Problem description — What you give back must match the data exactly, minus the pictures.
(Beginning of Information supplied)
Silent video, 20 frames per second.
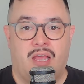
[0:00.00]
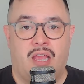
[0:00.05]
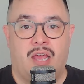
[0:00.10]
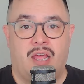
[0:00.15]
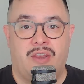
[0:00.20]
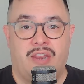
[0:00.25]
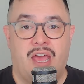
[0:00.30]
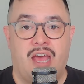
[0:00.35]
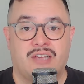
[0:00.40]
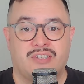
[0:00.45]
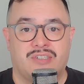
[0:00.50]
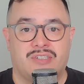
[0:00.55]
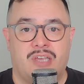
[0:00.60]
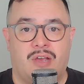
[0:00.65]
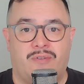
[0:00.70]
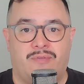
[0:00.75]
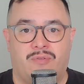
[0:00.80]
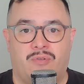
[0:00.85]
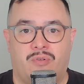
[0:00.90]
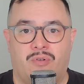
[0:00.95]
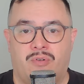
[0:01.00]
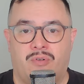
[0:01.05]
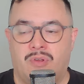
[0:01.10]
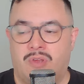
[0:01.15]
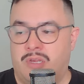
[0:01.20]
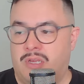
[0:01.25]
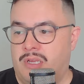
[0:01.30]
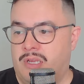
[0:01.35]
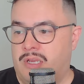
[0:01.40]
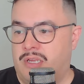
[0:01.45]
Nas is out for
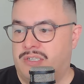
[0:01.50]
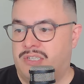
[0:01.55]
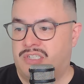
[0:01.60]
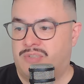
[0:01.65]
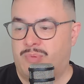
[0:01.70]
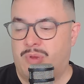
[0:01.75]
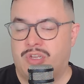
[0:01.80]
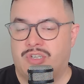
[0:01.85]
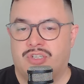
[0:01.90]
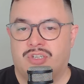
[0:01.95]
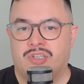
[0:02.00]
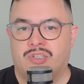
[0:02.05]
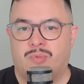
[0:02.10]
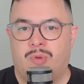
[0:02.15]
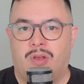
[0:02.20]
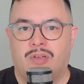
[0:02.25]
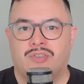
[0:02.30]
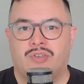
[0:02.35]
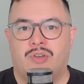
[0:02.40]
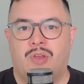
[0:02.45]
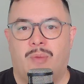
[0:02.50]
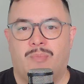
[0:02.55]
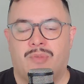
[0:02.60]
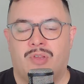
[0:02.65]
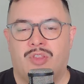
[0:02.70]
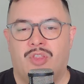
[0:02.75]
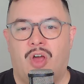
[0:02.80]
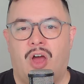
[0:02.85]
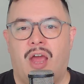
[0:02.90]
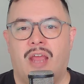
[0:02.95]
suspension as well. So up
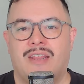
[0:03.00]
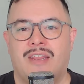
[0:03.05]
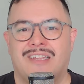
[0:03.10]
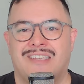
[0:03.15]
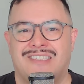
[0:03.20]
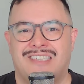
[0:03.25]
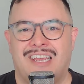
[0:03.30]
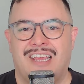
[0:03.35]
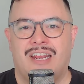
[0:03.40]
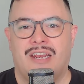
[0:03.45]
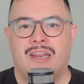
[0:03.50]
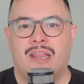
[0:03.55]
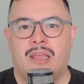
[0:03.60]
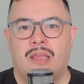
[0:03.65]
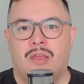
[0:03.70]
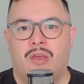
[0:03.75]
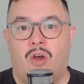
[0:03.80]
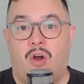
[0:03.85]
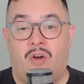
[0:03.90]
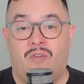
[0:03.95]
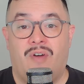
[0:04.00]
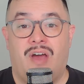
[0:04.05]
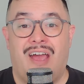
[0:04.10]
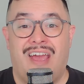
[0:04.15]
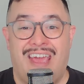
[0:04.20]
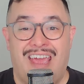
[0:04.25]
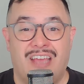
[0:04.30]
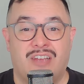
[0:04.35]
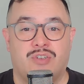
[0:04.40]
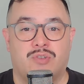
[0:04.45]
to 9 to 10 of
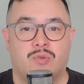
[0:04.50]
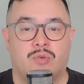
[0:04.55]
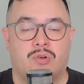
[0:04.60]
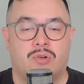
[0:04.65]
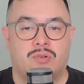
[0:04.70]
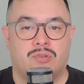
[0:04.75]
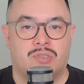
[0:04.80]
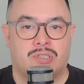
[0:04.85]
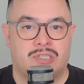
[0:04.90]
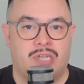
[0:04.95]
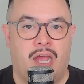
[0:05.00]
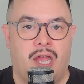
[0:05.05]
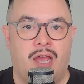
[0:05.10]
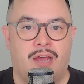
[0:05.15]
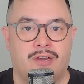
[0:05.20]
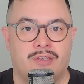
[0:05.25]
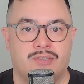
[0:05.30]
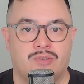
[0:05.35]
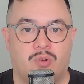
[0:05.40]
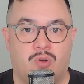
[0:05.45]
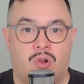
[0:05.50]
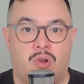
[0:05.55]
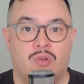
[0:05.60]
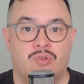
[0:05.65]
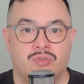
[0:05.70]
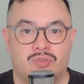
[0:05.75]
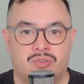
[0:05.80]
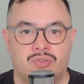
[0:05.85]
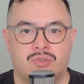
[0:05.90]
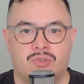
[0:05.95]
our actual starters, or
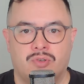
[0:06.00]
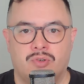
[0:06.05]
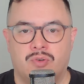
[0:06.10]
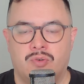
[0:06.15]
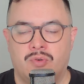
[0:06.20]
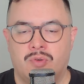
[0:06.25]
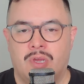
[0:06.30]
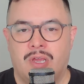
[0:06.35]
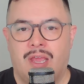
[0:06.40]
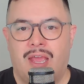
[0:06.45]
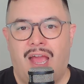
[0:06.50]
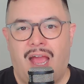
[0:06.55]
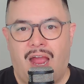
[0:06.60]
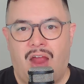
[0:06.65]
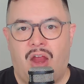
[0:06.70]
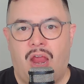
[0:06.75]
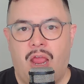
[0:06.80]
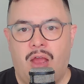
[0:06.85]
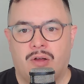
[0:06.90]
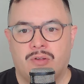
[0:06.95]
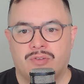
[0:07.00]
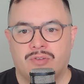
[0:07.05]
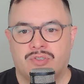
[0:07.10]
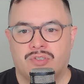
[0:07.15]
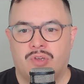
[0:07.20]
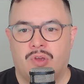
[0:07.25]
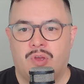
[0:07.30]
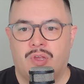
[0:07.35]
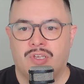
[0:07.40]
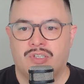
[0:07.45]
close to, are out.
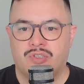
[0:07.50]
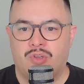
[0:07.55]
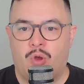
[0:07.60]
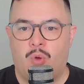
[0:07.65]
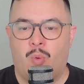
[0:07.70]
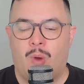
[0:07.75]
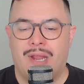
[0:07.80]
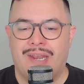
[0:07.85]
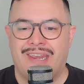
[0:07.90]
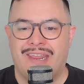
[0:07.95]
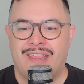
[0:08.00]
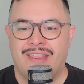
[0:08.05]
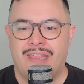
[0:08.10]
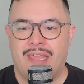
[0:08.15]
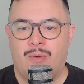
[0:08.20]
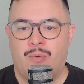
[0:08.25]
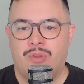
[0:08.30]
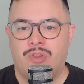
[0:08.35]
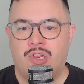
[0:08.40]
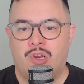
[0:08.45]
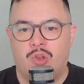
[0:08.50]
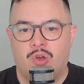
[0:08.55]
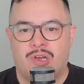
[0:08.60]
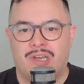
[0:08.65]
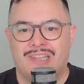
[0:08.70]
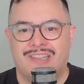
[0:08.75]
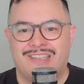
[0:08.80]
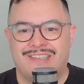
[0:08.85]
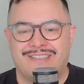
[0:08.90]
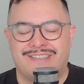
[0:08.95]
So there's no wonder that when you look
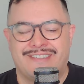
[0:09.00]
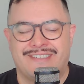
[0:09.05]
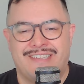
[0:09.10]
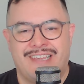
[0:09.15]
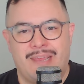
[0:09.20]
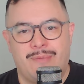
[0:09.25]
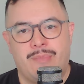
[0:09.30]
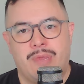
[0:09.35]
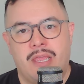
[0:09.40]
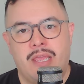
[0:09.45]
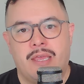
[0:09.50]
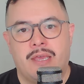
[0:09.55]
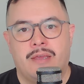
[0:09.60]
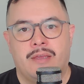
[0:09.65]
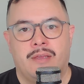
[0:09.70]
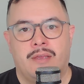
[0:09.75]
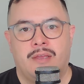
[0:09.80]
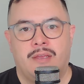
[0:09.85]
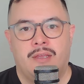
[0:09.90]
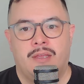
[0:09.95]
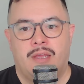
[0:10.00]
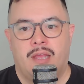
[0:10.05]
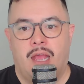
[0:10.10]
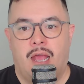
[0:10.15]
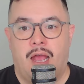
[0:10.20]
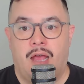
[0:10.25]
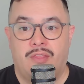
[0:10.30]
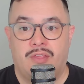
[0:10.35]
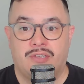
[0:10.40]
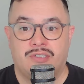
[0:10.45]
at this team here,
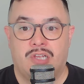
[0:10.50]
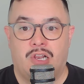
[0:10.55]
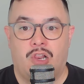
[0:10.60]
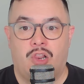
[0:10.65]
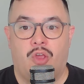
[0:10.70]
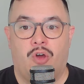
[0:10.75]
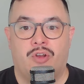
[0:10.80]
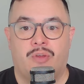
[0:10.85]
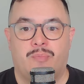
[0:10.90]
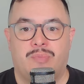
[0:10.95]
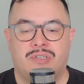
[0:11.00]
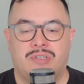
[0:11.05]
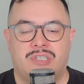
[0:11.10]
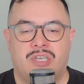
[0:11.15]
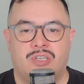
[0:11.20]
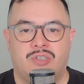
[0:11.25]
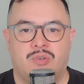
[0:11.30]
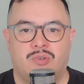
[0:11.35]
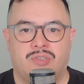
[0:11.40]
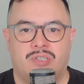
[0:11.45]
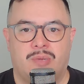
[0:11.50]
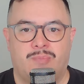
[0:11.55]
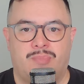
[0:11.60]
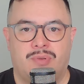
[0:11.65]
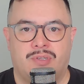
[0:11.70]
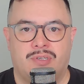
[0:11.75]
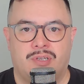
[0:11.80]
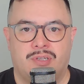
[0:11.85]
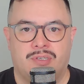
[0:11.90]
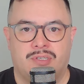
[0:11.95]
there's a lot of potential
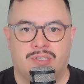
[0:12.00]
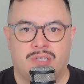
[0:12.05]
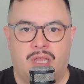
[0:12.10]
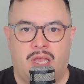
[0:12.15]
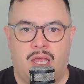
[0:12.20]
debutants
(End of Information supplied)
Task response —
Silent video, 20 frames per second.
[0:00.00]
[0:00.05]
[0:00.10]
[0:00.15]
[0:00.20]
[0:00.25]
[0:00.30]
[0:00.35]
[0:00.40]
[0:00.45]
[0:00.50]
[0:00.55]
[0:00.60]
[0:00.65]
[0:00.70]
[0:00.75]
[0:00.80]
[0:00.85]
[0:00.90]
[0:00.95]
[0:01.00]
[0:01.05]
[0:01.10]
[0:01.15]
[0:01.20]
[0:01.25]
[0:01.30]
[0:01.35]
[0:01.40]
[0:01.45]
Nas is out for
[0:01.50]
[0:01.55]
[0:01.60]
[0:01.65]
[0:01.70]
[0:01.75]
[0:01.80]
[0:01.85]
[0:01.90]
[0:01.95]
[0:02.00]
[0:02.05]
[0:02.10]
[0:02.15]
[0:02.20]
[0:02.25]
[0:02.30]
[0:02.35]
[0:02.40]
[0:02.45]
[0:02.50]
[0:02.55]
[0:02.60]
[0:02.65]
[0:02.70]
[0:02.75]
[0:02.80]
[0:02.85]
[0:02.90]
[0:02.95]
suspension as well. So up
[0:03.00]
[0:03.05]
[0:03.10]
[0:03.15]
[0:03.20]
[0:03.25]
[0:03.30]
[0:03.35]
[0:03.40]
[0:03.45]
[0:03.50]
[0:03.55]
[0:03.60]
[0:03.65]
[0:03.70]
[0:03.75]
[0:03.80]
[0:03.85]
[0:03.90]
[0:03.95]
[0:04.00]
[0:04.05]
[0:04.10]
[0:04.15]
[0:04.20]
[0:04.25]
[0:04.30]
[0:04.35]
[0:04.40]
[0:04.45]
to 9 to 10 of
[0:04.50]
[0:04.55]
[0:04.60]
[0:04.65]
[0:04.70]
[0:04.75]
[0:04.80]
[0:04.85]
[0:04.90]
[0:04.95]
[0:05.00]
[0:05.05]
[0:05.10]
[0:05.15]
[0:05.20]
[0:05.25]
[0:05.30]
[0:05.35]
[0:05.40]
[0:05.45]
[0:05.50]
[0:05.55]
[0:05.60]
[0:05.65]
[0:05.70]
[0:05.75]
[0:05.80]
[0:05.85]
[0:05.90]
[0:05.95]
our actual starters, or
[0:06.00]
[0:06.05]
[0:06.10]
[0:06.15]
[0:06.20]
[0:06.25]
[0:06.30]
[0:06.35]
[0:06.40]
[0:06.45]
[0:06.50]
[0:06.55]
[0:06.60]
[0:06.65]
[0:06.70]
[0:06.75]
[0:06.80]
[0:06.85]
[0:06.90]
[0:06.95]
[0:07.00]
[0:07.05]
[0:07.10]
[0:07.15]
[0:07.20]
[0:07.25]
[0:07.30]
[0:07.35]
[0:07.40]
[0:07.45]
close to, are out.
[0:07.50]
[0:07.55]
[0:07.60]
[0:07.65]
[0:07.70]
[0:07.75]
[0:07.80]
[0:07.85]
[0:07.90]
[0:07.95]
[0:08.00]
[0:08.05]
[0:08.10]
[0:08.15]
[0:08.20]
[0:08.25]
[0:08.30]
[0:08.35]
[0:08.40]
[0:08.45]
[0:08.50]
[0:08.55]
[0:08.60]
[0:08.65]
[0:08.70]
[0:08.75]
[0:08.80]
[0:08.85]
[0:08.90]
[0:08.95]
So there's no wonder that when you look
[0:09.00]
[0:09.05]
[0:09.10]
[0:09.15]
[0:09.20]
[0:09.25]
[0:09.30]
[0:09.35]
[0:09.40]
[0:09.45]
[0:09.50]
[0:09.55]
[0:09.60]
[0:09.65]
[0:09.70]
[0:09.75]
[0:09.80]
[0:09.85]
[0:09.90]
[0:09.95]
[0:10.00]
[0:10.05]
[0:10.10]
[0:10.15]
[0:10.20]
[0:10.25]
[0:10.30]
[0:10.35]
[0:10.40]
[0:10.45]
at this team here,
[0:10.50]
[0:10.55]
[0:10.60]
[0:10.65]
[0:10.70]
[0:10.75]
[0:10.80]
[0:10.85]
[0:10.90]
[0:10.95]
[0:11.00]
[0:11.05]
[0:11.10]
[0:11.15]
[0:11.20]
[0:11.25]
[0:11.30]
[0:11.35]
[0:11.40]
[0:11.45]
[0:11.50]
[0:11.55]
[0:11.60]
[0:11.65]
[0:11.70]
[0:11.75]
[0:11.80]
[0:11.85]
[0:11.90]
[0:11.95]
there's a lot of potential
[0:12.00]
[0:12.05]
[0:12.10]
[0:12.15]
[0:12.20]
debutants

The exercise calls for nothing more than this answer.